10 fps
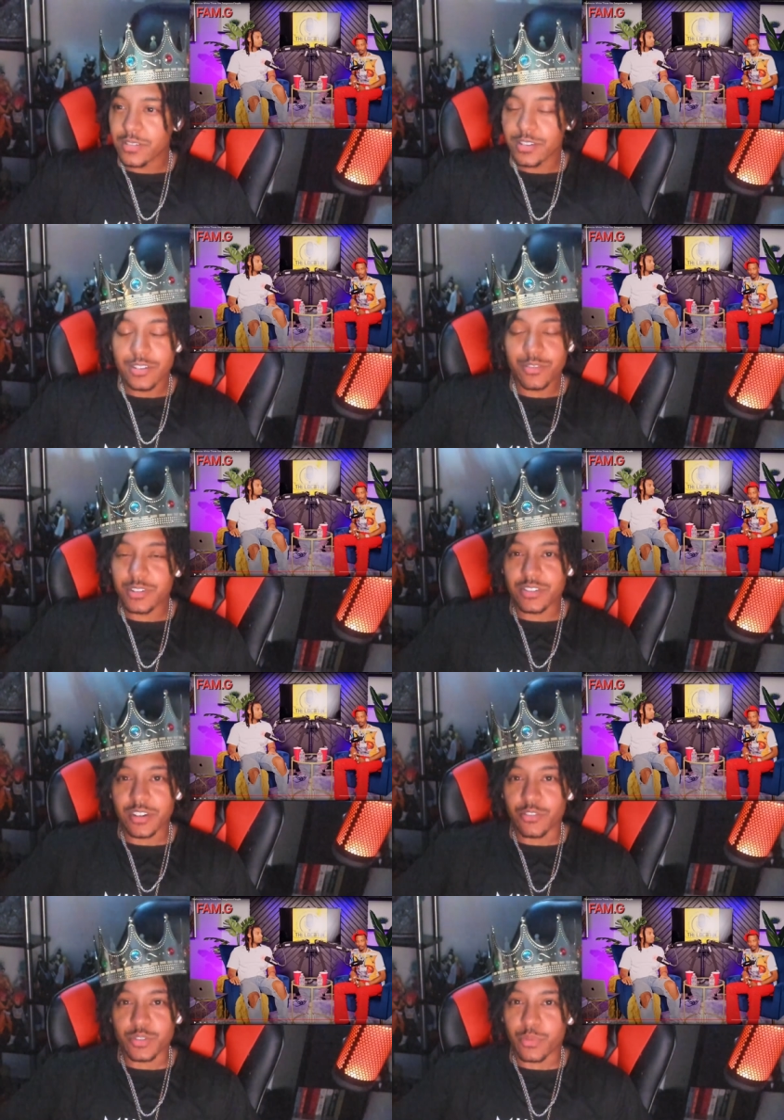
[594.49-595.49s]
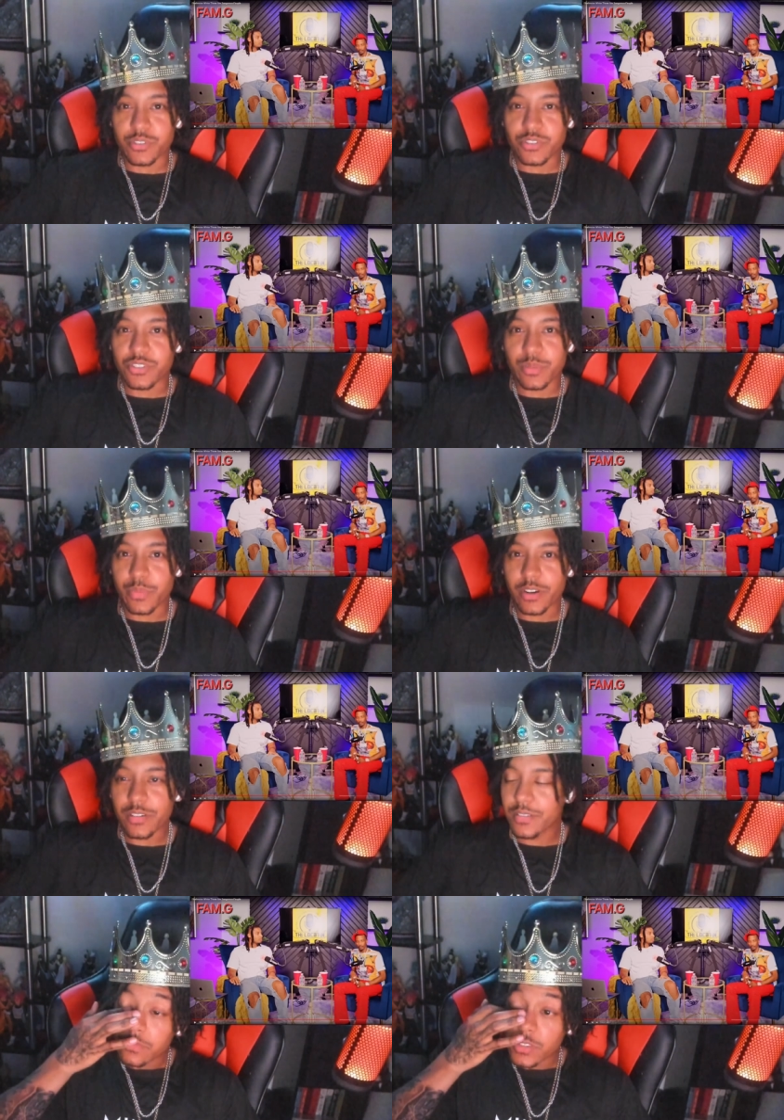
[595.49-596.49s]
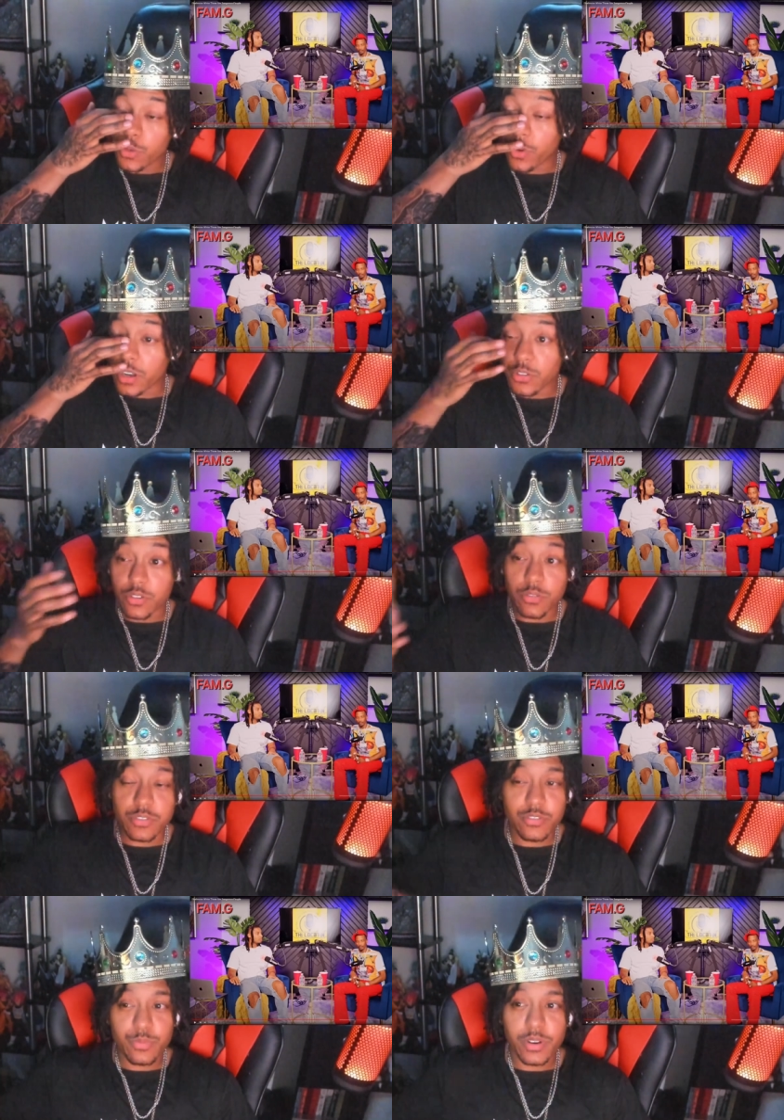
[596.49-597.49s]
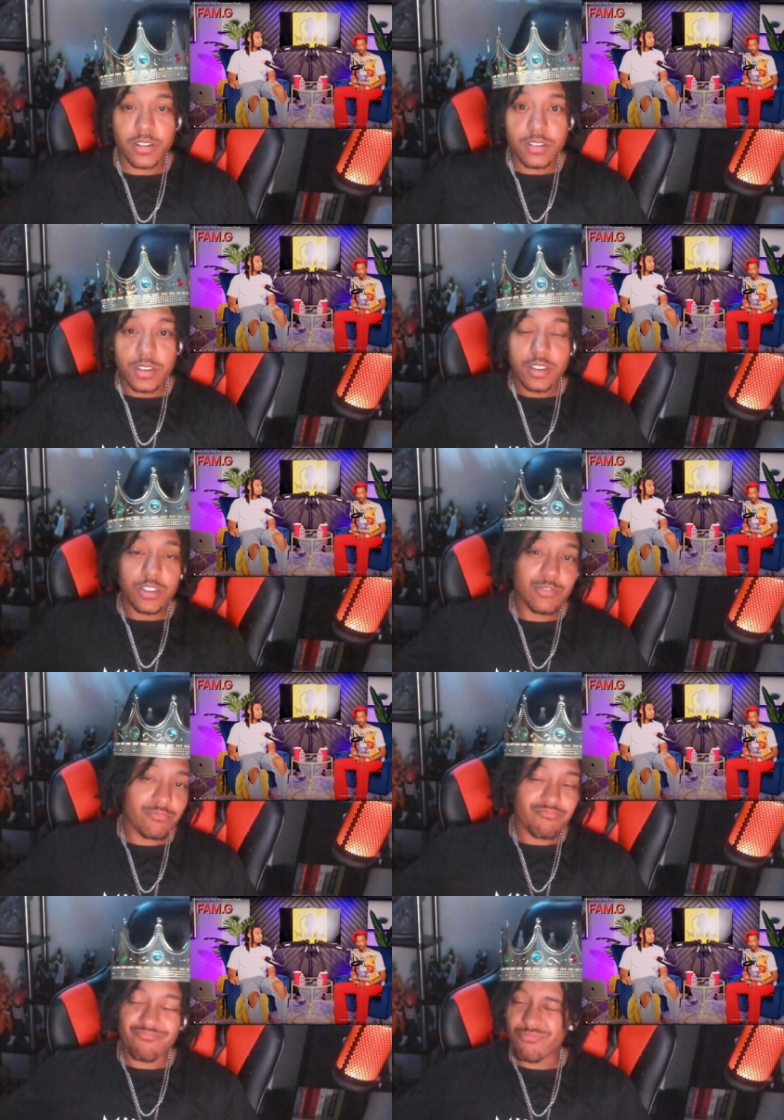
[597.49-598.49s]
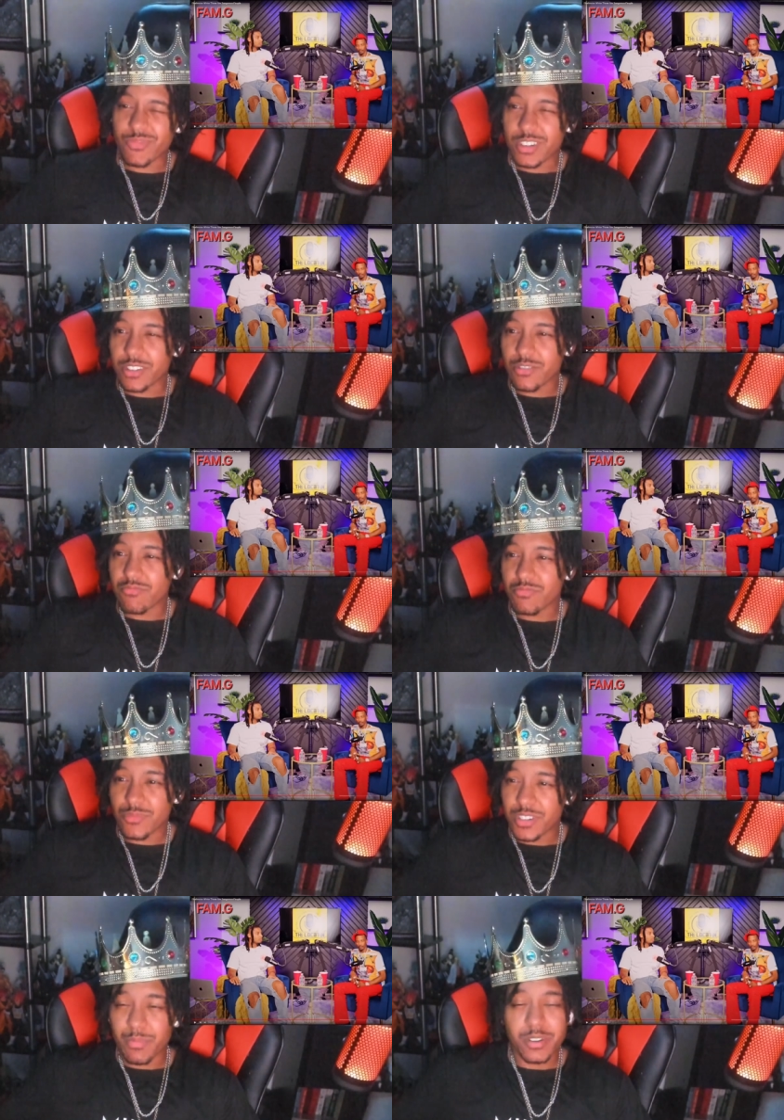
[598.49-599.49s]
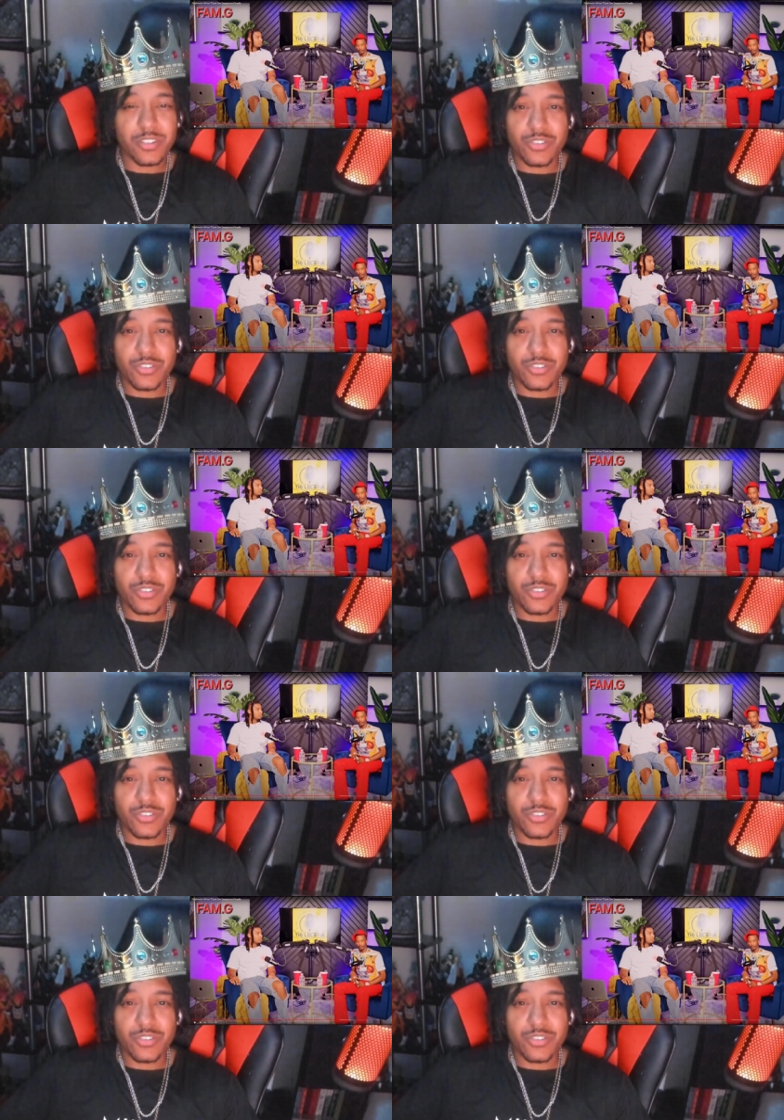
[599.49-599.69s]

Your niggas ain't no support your shit, bruh. You wanna do YouTube, bruh? You some that just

= Problem to solve =
Leave out the pictures and return the listing exactly.

= Output of the exercise =
10 fps
[594.49-595.49s]
[595.49-596.49s]
[596.49-597.49s]
[597.49-598.49s]
[598.49-599.49s]
[599.49-599.69s]

Your niggas ain't no support your shit, bruh. You wanna do YouTube, bruh? You some that just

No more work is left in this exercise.